Was interessiert mich an den alten Buchmalereien? Ende 2006 bestehen sie in der Hauptsache aus Figuren innerhalb abstrakter Linienstrukturen. Gut verfolgen lässt sich ihre Weiterbearbeitung auf der, damals aktuellen, Transparentpapierrolle. In den Umrisszeichnungen, die darauf entstanden sind, erscheint alles reduzierter und gleichzeitig in dichteren Kompositionen. Das ist spannender als das Ausgangsmaterial und eignet sich am ehesten für die Bemalung des nächsten Reliefs.

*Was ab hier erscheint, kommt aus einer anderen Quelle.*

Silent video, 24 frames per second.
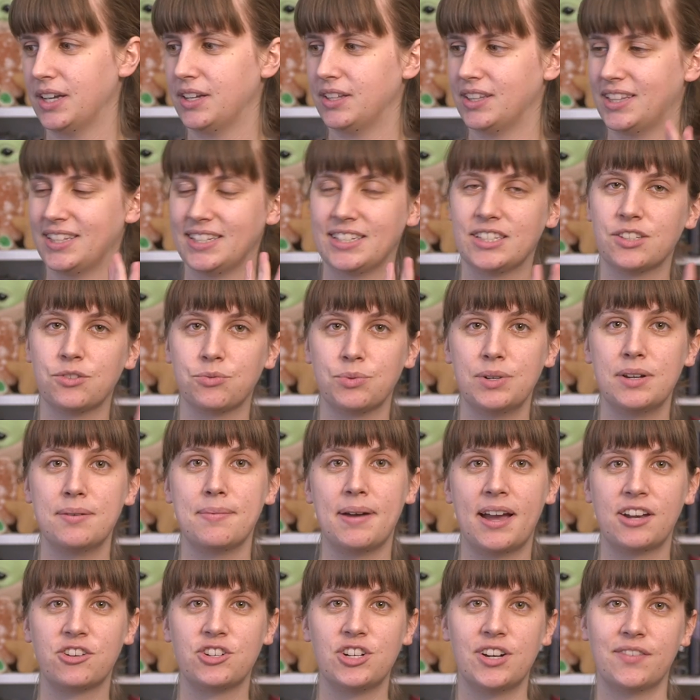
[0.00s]
This is a
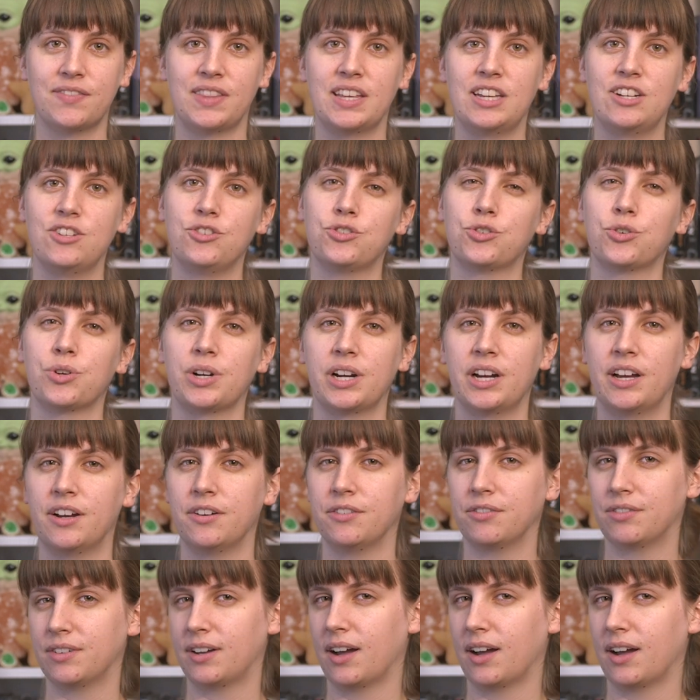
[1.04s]
reimagining of the Hindu story of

Ich habe das Gefühl, dass ich meine äußere Schale komprimiert. Ermahnungen, sich vorsichtig zu verhalten, um sich nicht mit dem pandemischen Virus anzustecken, treffen als äußerer Druck auf den inneren, der im sich sich Wehren besteht. Ich halte mit meiner Produktion dagegen. Die kommt von einem kreativen Innendruck. Die dadurch zusammengepresste Schale schränkt meine Beweglichkeit ein. Ich sitze und zeichne.

Der Rückzug verbindet sich mit fehlender Planbarkeit von Reisen, Projekten und Begegnungen. So lebe ich von einem Tag auf den anderen. Das versuche ich als Entlastung zu sehen, versuche die Konzentration beizubehalten.